Management representatives have shown a sense of humor that was absent in previous neogiations. When Fehr complained that, ”We`re as far apart as New York and Los Angeles,” MacPhail countered with, ”That`s closer than London and Peking.” And when Houston Astros` owner John McMullen insisted the players should be sent to a psychiatrist because ”they`d be crazy” if they struck, Rona said if they did see a shrink it wouldn`t cost them anything because ”It`s probably covered in their benefit plan.”

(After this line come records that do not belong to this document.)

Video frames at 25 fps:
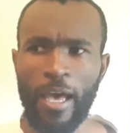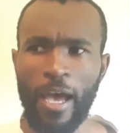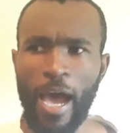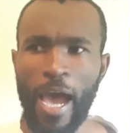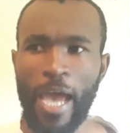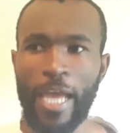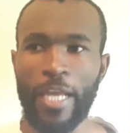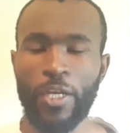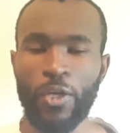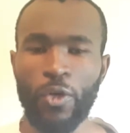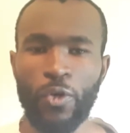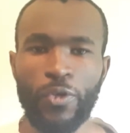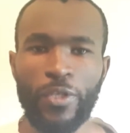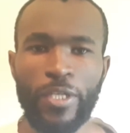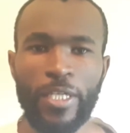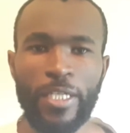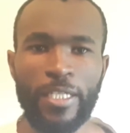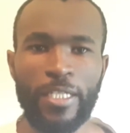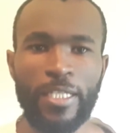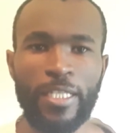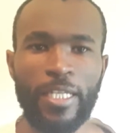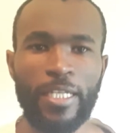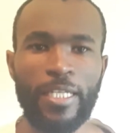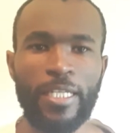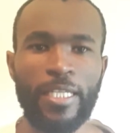I
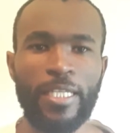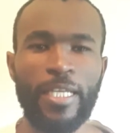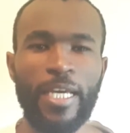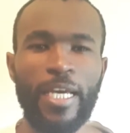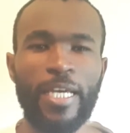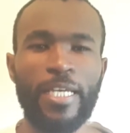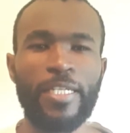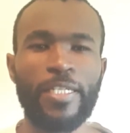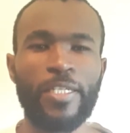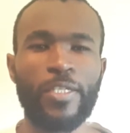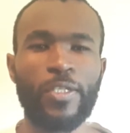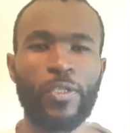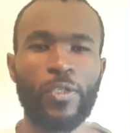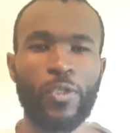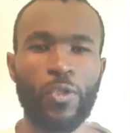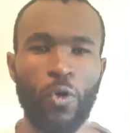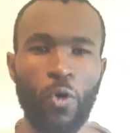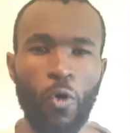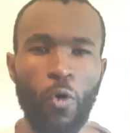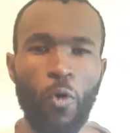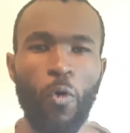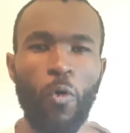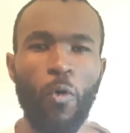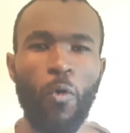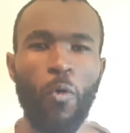noticed that there is
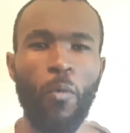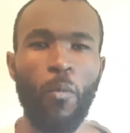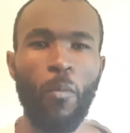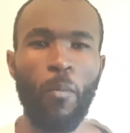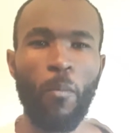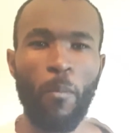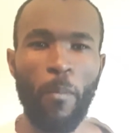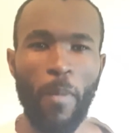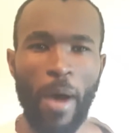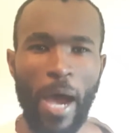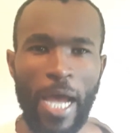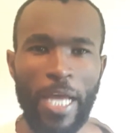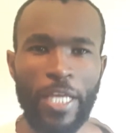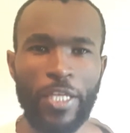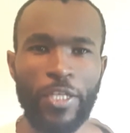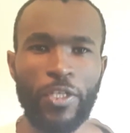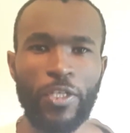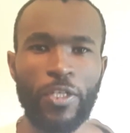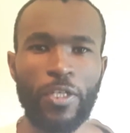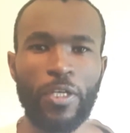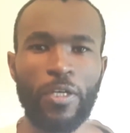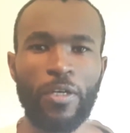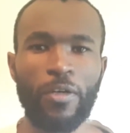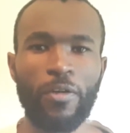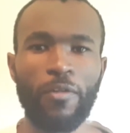so
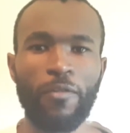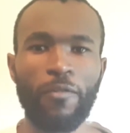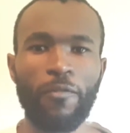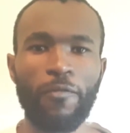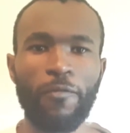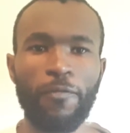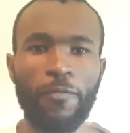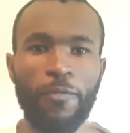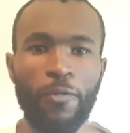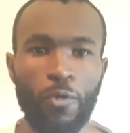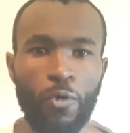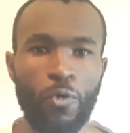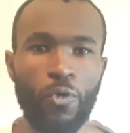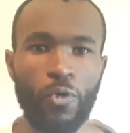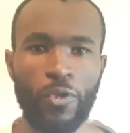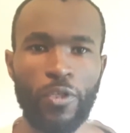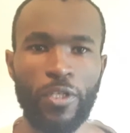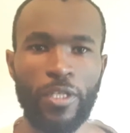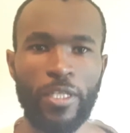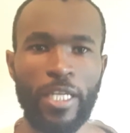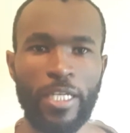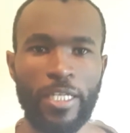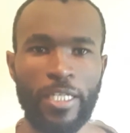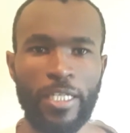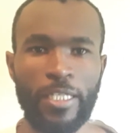much food
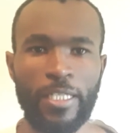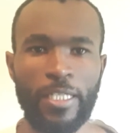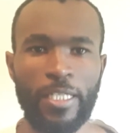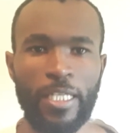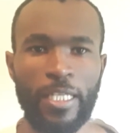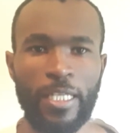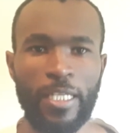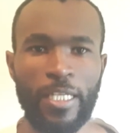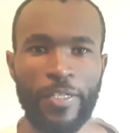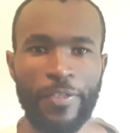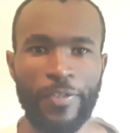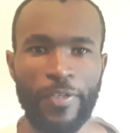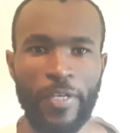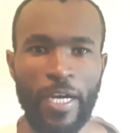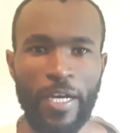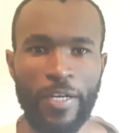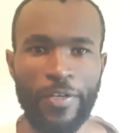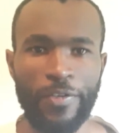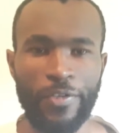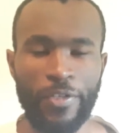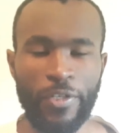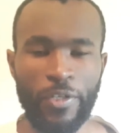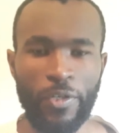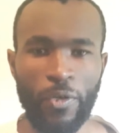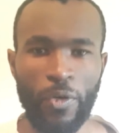that is in this
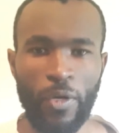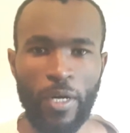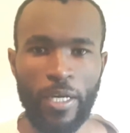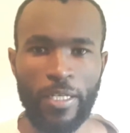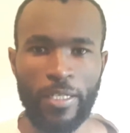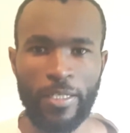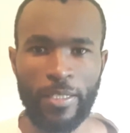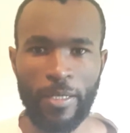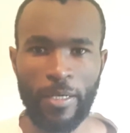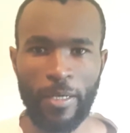country, and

The current situation is also different in several other areas. In support of their plea of poverty, the owners have opened their books, which, despite the increasing value of the individual franchises, reveals, they say, that most of the teams are headed for the poorhouse. Also, since the `81 strike, the players` annual average salary has doubled to $360,000, the principal reason the owners are convinced the players are not in the mood for a strike.
Fehr has finished a strike authorization poll among the union`s 650 members. When the final tally is in, he said, the vote will be about 635 to 15, and that a ”substantial number” of the 15 dissensions ”are religiously based.”
Of this I am certain: The July 16 All-Star Game in Minneapolis is safe. If there is a strike, it won`t come until early September.